Long boring story as to why, but I had to do a lot of brake steering on the tractor I first learned to operate. Could steer it with the brakes about as well as I could with the steering wheel (going forward). Wouldn’t have a tractor I couldn’t brake steer.
If you have good traction on the front wheels, brake steering is useless. For example, if you’re running on dry ground with a bucket full of dirt in the loader and brake one rear wheel while still applying power to go forward, all you accomplished is putting all sorts of weird forces on a bunch of components from the front to back of the tractor without making an iota of difference in the direction you’re going. Not good.

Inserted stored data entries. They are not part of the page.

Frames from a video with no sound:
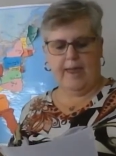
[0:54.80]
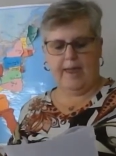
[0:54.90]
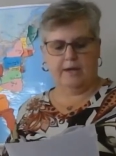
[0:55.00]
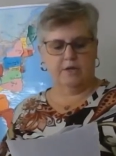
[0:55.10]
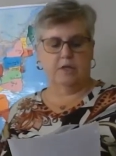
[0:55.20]

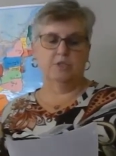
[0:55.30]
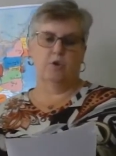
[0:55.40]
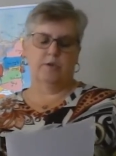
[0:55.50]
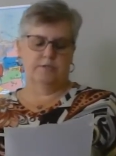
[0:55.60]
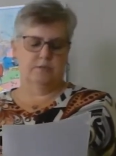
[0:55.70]
and
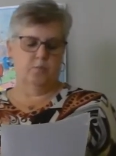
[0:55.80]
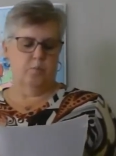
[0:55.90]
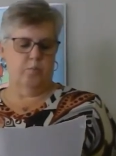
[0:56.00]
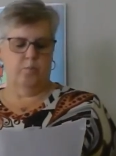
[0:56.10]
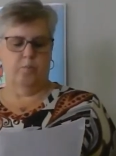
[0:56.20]
adjoins
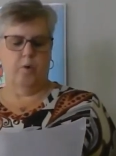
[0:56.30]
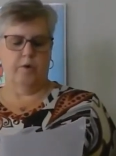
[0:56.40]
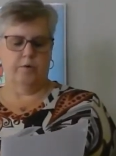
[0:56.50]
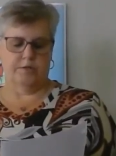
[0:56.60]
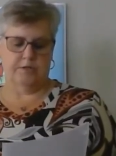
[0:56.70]

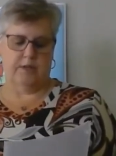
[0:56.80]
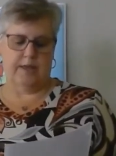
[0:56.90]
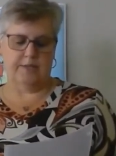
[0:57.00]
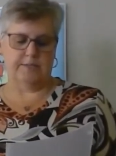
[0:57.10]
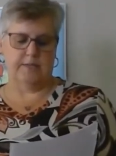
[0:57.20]
Waterton
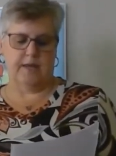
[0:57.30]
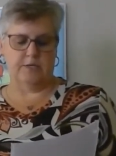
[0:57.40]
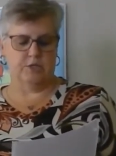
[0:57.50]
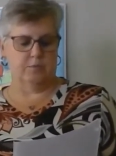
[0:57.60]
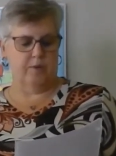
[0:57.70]
Lakes, the
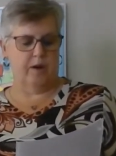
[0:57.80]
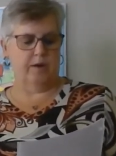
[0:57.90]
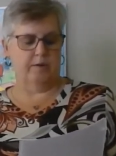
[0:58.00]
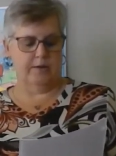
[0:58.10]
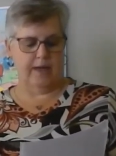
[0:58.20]
national park
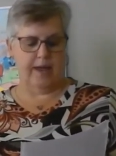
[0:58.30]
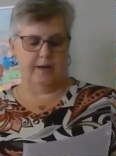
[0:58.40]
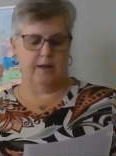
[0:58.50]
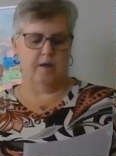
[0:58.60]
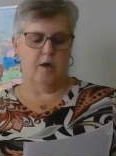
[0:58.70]
in
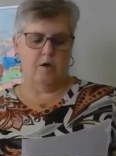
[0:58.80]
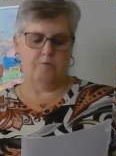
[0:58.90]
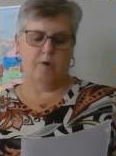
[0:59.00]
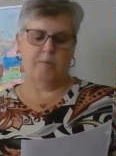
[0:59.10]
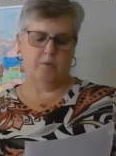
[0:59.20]
Canada,
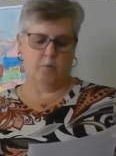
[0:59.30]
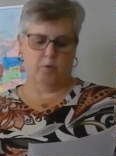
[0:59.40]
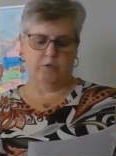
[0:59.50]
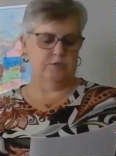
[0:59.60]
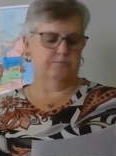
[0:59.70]
forming the
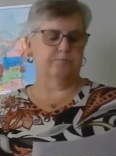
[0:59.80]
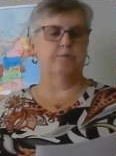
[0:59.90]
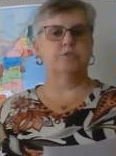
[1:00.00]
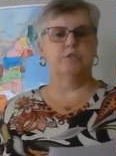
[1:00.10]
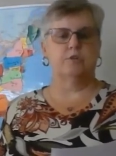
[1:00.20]
world's
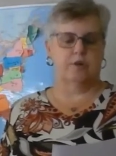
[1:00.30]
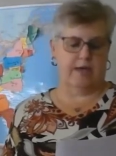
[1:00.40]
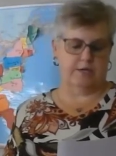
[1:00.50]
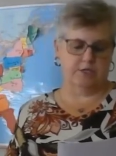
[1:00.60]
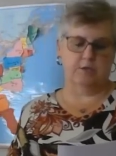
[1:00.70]
first
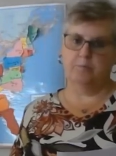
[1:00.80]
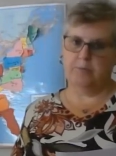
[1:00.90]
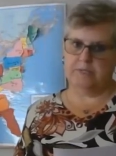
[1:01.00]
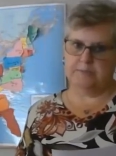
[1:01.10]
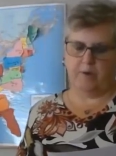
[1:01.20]
international
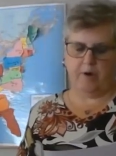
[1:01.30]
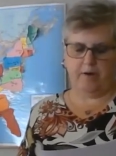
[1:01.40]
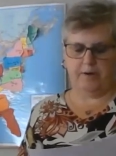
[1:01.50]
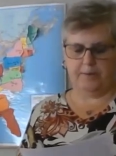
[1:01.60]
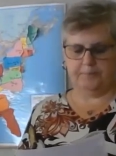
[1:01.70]
peace park.
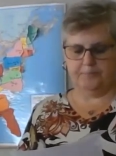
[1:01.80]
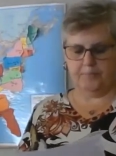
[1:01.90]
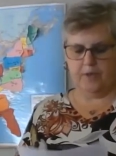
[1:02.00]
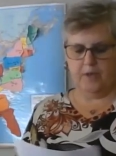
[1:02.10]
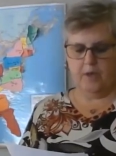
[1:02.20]

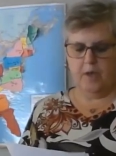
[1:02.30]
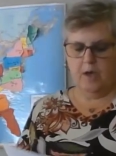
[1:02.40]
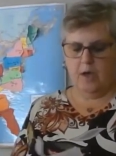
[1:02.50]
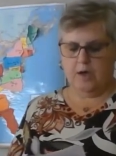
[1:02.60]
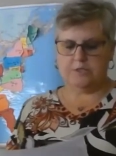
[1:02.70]

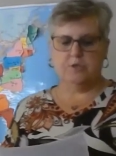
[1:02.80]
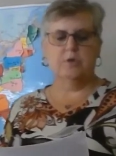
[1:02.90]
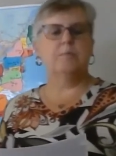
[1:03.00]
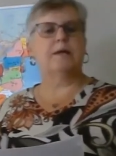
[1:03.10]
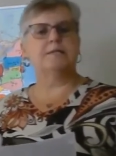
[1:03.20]
Also
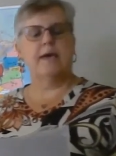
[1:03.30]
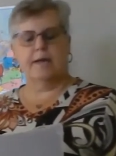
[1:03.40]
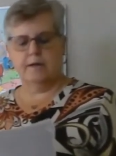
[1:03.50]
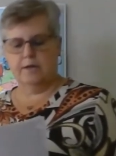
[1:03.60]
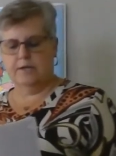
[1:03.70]
in Montana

It is sometimes useful when you don’t have good traction on the front wheels. I use it much less with the 4WD Kubota than with the 2WD Ford I learned on 50 years ago. Most of the time, even in slick conditions, with 4WD engaged the front wheels will pull through the turn without help from brakes.
So when is it useful? Examples I’ve had with the Kubota…
Mowing in 2WD to avoid tearing up the ground. Loader off. No front weights. One side in the bottom of a ditch mowing ditch bank. Trying to turn out of the ditch but the tractor keeps going straight like it’s on a rail. A little pressure on the uphill brake (not a lock up, just a little encouragement to turn) gets the front end turning out of the ditch. This is every time I bush hog the ditch by the public road, so it’s not a surprise. And yes, with that setup, I could lock a rear wheel and spin it on a dime, but that would also dig a little bare spot where the stationary wheel is, so not ideal for mowing.
Skidding a log in 4WD in black mud I could barely walk through. Grapple on front with another log in it so still plenty of weight on front. Turn right; go to the wood lot. Go straight; run over a 5’ bank into a creek. Turn wheels right. Still going straight, but now front wheels are plowing mud as they get shoved sideways. Tap right brake, tractor turns right, continue to wood lot. Initiation of problem to solution 2 seconds or less. Brakes were already unlocked because I knew I was skidding a log through a mud pit (it was solid about 8” down but snot slick until then).
Tractor getting stuck. One rear spinning while the other isn’t turning. Stab the brake for the spinning wheel a few times will often get you going again. Haven’t had much use for that on the Kubota with its 4WD and diff lock. Ford didn’t have either.
Last thing: brake steering is a LOW SPEED activity. If you’re in high range, lock the brakes together. When you first start, restricting to low range is probably a good idea. Depending on what you do with your tractor you may never have a use for brake steering.